Quick Links: see larger out-migration report here
Since the U.S. Census department released its latest state-by-state population estimates, it has been widely reported that Rhode Island was one of only two states to lose population from 2011 to 2012. The other was Vermont.
However, as with the RI Center for Freedom & Prosperity’s findings in September, looking more deeply reveals that the headlines actually understate Rhode Island’s poor position.
In total, Rhode Island lost 354 people, or 0.03% of the 1,050,646 estimated to have lived here in 2011. As bad as that is, it looks preferable to the 581 whom Vermont lost, which was 0.09% of that state’s population. Two considerations smudge that silver lining.
As a percentage of population, most of the difference was in the higher number of births in Rhode Island: 1.02% of population versus 0.92% in Vermont. To some extent, that’s a positive finding, but it’s only significant because Rhode Island offset more of the residents who moved to other states (0.51% of population, to VT’s 0.28%) with higher immigration from other countries (0.34%, to VT’s 0.10%).
The second smudge is that this year is Rhode Island’s second on the population-loss list. Last year, its company wasn’t Vermont, but Michigan. Over the two-year span, from 2010 to 2012, Vermont’s population has grown; over the last year, Michigan made up most of its loss from the year before.

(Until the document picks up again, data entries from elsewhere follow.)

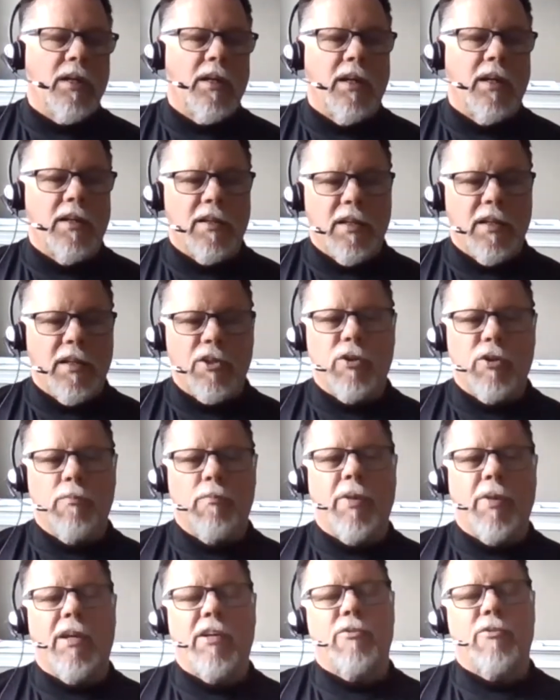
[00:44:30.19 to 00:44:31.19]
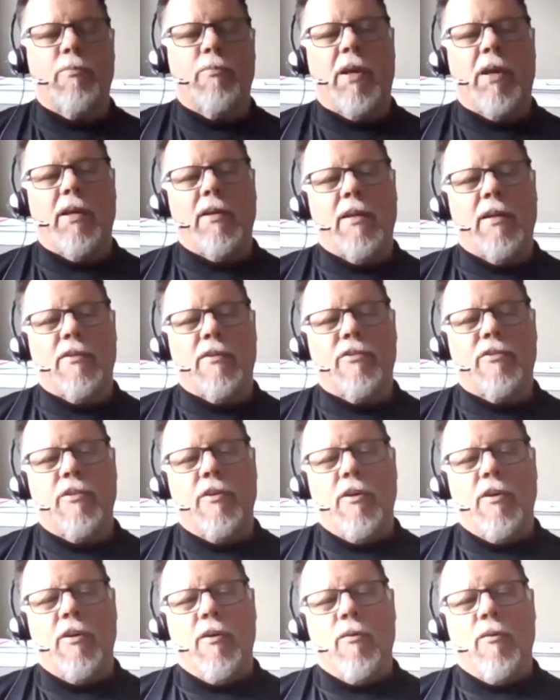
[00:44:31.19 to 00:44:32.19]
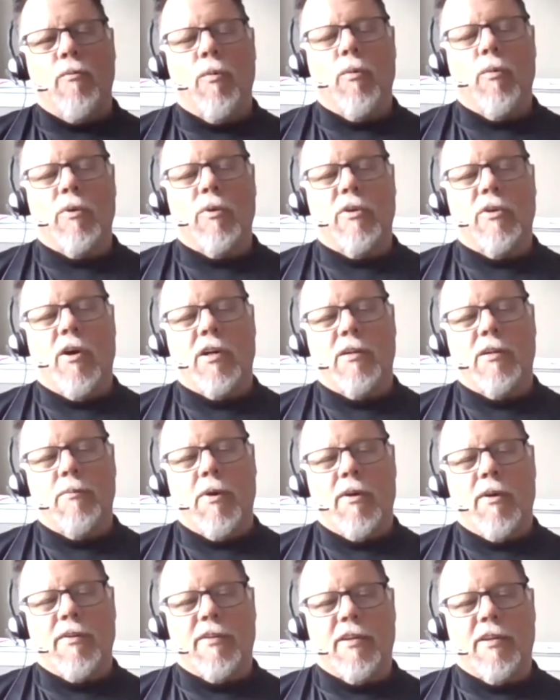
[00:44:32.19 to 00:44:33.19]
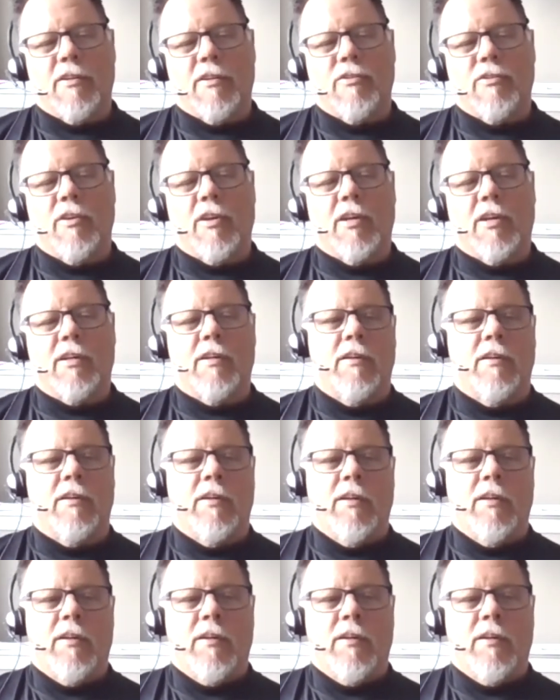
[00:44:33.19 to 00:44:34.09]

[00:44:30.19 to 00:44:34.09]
condition-based maintenance, where we're talking about things likeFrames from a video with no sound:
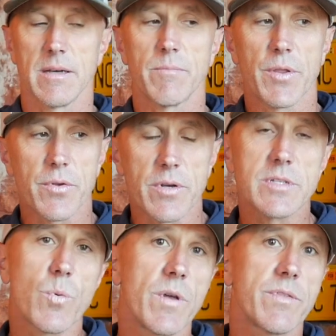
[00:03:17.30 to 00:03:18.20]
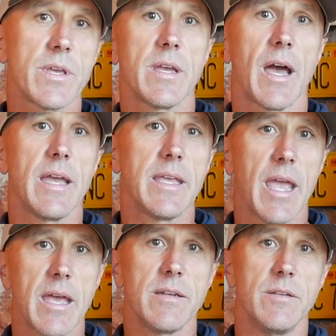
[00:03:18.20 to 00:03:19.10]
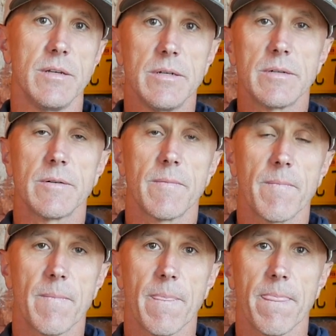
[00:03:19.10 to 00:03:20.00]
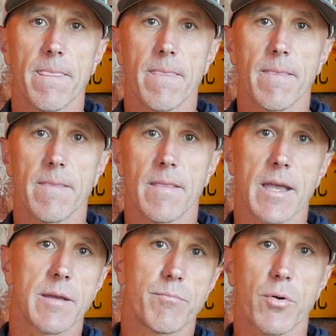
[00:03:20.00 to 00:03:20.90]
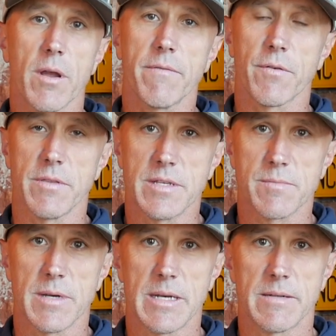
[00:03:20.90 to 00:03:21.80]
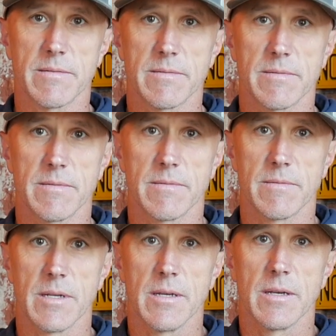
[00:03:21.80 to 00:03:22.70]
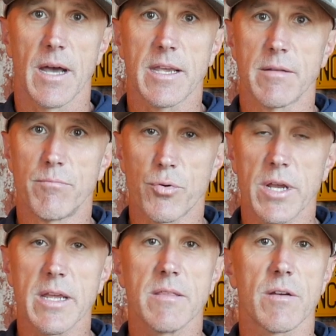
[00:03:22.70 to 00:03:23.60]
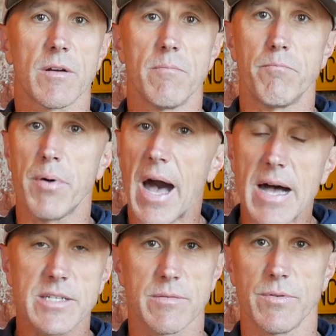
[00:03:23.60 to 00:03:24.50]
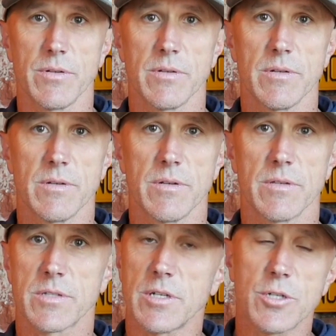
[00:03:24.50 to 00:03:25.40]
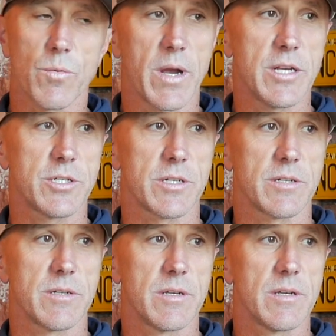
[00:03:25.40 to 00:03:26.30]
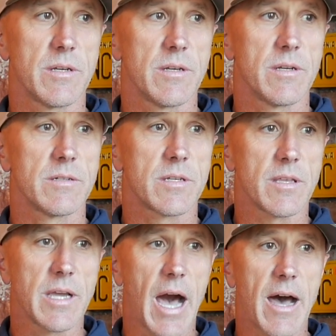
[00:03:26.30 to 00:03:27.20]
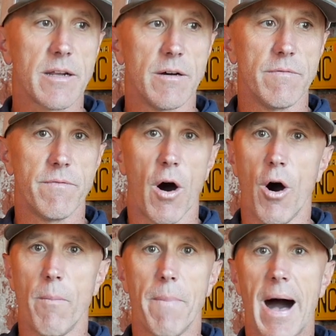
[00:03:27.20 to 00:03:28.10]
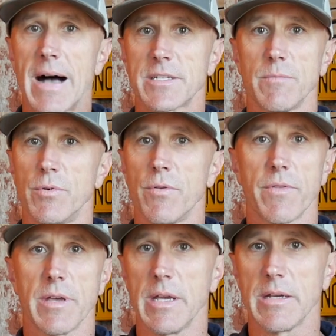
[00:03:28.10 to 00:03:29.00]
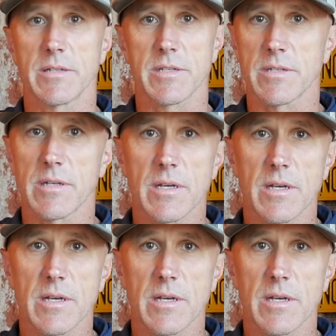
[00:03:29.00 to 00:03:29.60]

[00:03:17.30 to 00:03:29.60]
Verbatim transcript: But there is one thing I can do. I can pray for these men. I can bring their impossible situation to the God of all possible things.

Uniquely, Rhode Island is still slipping, with a two-year net loss of 2,275 people. Of course, international immigration and a natural increase (with births outnumbering deaths) soften the blow. Since 2010, 1.26% of Rhode Island’s population — 13,259 people — have left for other states. As with the other numbers presented, here, that’s a net number, meaning it’s the number of Rhode Islanders who left above and beyond the number of people who moved here.
It’s true that Rhode Island is the second most densely populated state in the nation, after New Jersey, so a rapidly growing population might be problematic in the long term. Be that as it may, multi-year trends of losing population — especially losing established Rhode Islanders to other states — is a symptom of a state in need of dramatic turnaround.